- Gluten free & vegan
- Gluten & dairy free
300g gluten-free plain flour
150g ground almonds or gluten-free oat flour
2 heaped teaspoons gluten-free baking powder
140g dairy-free margarine
140g caster sugar
1 large egg
150ml plant-based milk
30g mixed peel
A few drops lemon juice
Preheat oven to 200°c /180°c fan oven / 400°f / gas mark 6.
Line a baking tray with greaseproof paper and brush with sunflower oil.
Stir together the gluten-free flour, ground almonds (or gluten-free oat flour) and gluten-free baking powder then sift together at least twice to fully incorporate the baking powder.
Rub the dairy-free margarine into the flour until it resembles fine breadcrumbs.
Mix in the sugar, currants, sultanas and mixed peel.
Beat the egg into the plant-based milk. Pour into the flour and mix until dough just comes together. The dough will be quite sticky.
Use an ice cream scoop or large spoon. Dip into a jug of water to stop the mixture sticking. Scoop mixture and place onto the baking tray leaving space for the rock cake to rise.

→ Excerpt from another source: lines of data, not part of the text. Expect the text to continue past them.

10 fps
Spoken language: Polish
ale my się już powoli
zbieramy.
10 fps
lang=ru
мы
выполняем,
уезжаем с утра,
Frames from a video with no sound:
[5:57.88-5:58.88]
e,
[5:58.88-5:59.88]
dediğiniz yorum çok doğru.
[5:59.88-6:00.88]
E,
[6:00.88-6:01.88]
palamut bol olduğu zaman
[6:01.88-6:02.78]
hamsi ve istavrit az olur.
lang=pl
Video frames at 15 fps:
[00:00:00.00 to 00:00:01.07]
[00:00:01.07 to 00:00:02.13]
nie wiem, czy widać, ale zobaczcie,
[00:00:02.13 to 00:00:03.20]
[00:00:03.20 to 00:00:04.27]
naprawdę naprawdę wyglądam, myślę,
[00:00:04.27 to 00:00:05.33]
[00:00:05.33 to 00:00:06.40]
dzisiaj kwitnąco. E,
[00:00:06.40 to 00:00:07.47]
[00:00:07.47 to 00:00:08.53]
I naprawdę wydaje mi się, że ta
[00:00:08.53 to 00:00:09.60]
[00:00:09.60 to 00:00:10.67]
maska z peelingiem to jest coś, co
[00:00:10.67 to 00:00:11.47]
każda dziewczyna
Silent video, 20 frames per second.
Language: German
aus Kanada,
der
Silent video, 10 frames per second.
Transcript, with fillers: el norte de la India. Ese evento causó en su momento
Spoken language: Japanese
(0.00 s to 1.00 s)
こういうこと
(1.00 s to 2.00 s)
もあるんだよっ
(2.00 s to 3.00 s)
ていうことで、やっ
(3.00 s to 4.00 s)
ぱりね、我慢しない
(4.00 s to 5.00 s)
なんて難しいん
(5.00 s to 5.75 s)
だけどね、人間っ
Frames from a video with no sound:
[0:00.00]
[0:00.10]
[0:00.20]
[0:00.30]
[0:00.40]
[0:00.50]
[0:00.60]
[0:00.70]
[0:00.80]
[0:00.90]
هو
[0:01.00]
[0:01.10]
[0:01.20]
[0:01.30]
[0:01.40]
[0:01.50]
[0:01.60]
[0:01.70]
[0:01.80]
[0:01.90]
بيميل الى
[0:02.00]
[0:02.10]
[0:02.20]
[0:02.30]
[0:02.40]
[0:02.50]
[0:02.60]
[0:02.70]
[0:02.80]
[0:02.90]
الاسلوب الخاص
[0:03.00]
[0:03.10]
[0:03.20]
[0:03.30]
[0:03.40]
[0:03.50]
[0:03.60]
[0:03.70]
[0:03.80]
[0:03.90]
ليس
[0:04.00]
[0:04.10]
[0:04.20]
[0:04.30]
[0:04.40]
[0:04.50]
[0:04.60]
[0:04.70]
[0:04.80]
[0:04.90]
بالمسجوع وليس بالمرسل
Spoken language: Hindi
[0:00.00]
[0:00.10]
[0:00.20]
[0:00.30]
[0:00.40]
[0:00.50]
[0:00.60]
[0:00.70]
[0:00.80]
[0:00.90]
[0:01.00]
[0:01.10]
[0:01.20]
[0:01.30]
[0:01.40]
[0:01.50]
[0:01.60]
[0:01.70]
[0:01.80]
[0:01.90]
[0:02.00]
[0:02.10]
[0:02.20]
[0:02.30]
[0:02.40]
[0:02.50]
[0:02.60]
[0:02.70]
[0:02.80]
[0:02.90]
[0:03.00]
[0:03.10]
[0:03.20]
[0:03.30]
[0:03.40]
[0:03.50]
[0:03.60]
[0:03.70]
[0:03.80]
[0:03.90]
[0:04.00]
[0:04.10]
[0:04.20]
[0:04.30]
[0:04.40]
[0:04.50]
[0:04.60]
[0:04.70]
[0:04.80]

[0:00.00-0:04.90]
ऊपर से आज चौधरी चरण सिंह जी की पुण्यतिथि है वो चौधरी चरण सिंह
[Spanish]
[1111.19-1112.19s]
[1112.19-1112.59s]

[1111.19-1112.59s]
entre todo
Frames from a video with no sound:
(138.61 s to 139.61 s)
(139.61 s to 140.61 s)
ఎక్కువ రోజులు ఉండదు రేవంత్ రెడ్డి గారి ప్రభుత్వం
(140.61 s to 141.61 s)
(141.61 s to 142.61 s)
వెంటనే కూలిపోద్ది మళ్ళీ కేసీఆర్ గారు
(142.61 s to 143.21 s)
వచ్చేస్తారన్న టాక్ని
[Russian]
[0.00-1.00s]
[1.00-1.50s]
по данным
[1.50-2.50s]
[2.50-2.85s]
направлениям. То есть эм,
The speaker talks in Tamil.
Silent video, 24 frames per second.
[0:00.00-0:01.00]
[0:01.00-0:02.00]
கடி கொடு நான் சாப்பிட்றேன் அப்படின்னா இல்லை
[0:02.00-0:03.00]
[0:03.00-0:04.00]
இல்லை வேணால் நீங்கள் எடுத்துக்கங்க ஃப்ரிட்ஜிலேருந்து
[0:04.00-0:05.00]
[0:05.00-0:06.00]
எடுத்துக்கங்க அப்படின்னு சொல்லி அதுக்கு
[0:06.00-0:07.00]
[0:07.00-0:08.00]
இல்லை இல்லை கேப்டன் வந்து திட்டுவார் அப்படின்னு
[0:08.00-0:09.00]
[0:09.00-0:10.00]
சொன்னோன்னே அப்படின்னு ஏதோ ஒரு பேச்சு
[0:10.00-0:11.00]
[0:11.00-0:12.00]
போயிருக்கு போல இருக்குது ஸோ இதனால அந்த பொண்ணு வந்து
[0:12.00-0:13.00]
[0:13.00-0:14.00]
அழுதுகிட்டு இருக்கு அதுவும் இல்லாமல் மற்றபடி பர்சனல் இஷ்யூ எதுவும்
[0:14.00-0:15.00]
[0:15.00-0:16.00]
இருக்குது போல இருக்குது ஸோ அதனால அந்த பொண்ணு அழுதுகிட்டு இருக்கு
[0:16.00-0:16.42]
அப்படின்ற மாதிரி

Do this with all of the mix making sure to dip the scoop into the jug of water between each scoop of mix as this stops the mix sticking to the scoop.
Brush with beaten egg. Place half a cherry on top of the rock cake and sprinkle with caster sugar.
Bake for 20 to 25 minutes until golden brown.
Eat on the day of making or freeze until needed.
In all recipes requiring self-raising gluten-free flour, I advise stirring the flours together with the gluten-free baking powder then sift at least twice to fully distribute the baking powder. Alternatively blend together in a food processor.
You can make your own gluten-free oat flour by blending gluten-free oats in a food processor until fine. This may not turn out as fine as shop bought but is not as expensive.